→ **AIM OF THE EXERCISE**
For the full listing below, write out each entry exactly and exclude the images.

→ **STORED DATA**
★ ★ ★

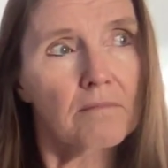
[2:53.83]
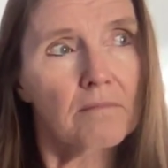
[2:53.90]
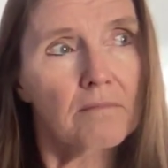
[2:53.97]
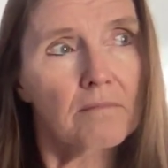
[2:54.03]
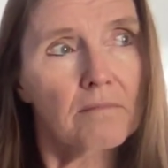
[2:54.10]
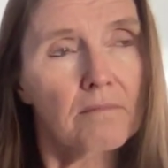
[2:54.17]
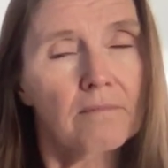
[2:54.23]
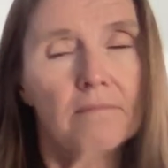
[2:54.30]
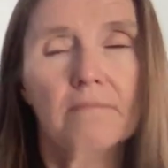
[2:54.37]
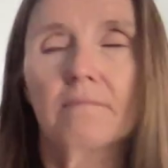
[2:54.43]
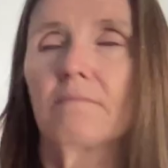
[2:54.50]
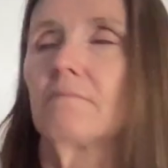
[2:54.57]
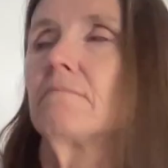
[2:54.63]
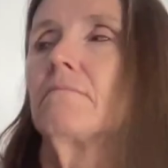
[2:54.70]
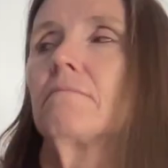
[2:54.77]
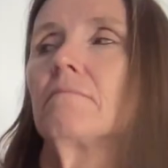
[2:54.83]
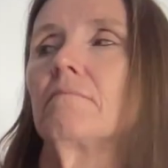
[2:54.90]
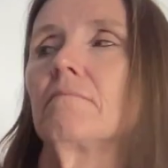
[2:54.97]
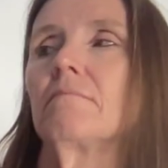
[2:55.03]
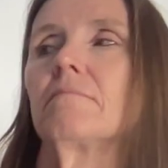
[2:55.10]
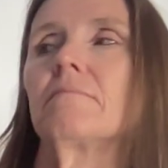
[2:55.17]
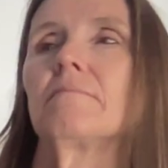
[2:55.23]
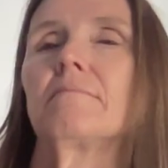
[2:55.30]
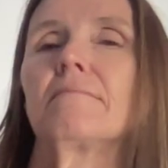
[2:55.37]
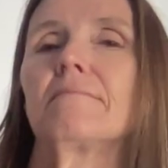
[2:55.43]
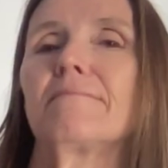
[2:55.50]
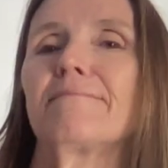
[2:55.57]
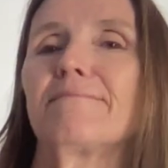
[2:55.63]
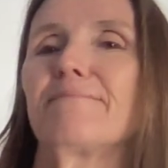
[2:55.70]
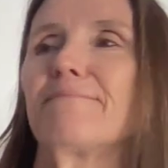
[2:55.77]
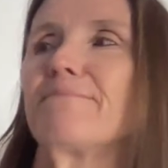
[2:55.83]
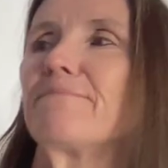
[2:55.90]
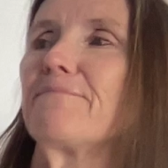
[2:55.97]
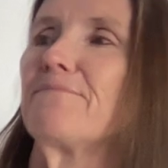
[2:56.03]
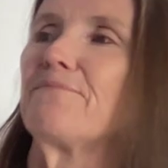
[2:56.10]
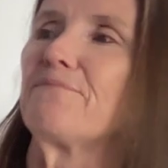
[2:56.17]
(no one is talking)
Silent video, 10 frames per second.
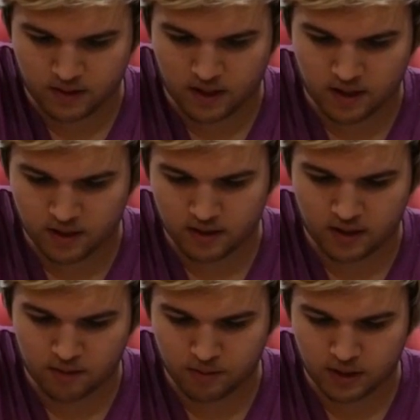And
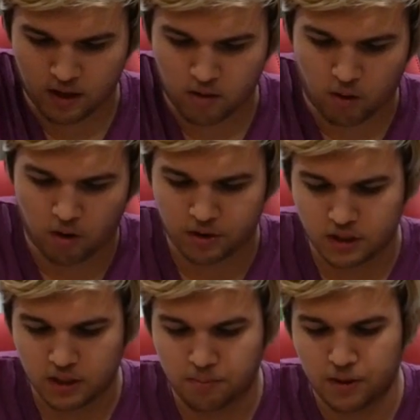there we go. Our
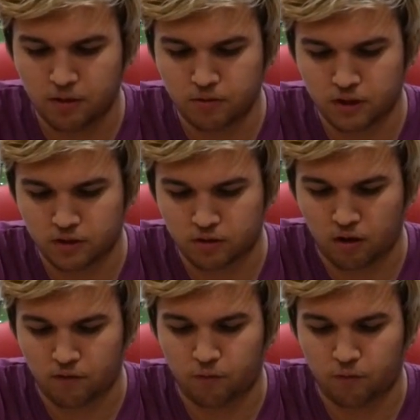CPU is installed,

★ ★ ★

→ **RESULT**
[2:53.83]
[2:53.90]
[2:53.97]
[2:54.03]
[2:54.10]
[2:54.17]
[2:54.23]
[2:54.30]
[2:54.37]
[2:54.43]
[2:54.50]
[2:54.57]
[2:54.63]
[2:54.70]
[2:54.77]
[2:54.83]
[2:54.90]
[2:54.97]
[2:55.03]
[2:55.10]
[2:55.17]
[2:55.23]
[2:55.30]
[2:55.37]
[2:55.43]
[2:55.50]
[2:55.57]
[2:55.63]
[2:55.70]
[2:55.77]
[2:55.83]
[2:55.90]
[2:55.97]
[2:56.03]
[2:56.10]
[2:56.17]
(no one is talking)
Silent video, 10 frames per second.
And
there we go. Our
CPU is installed,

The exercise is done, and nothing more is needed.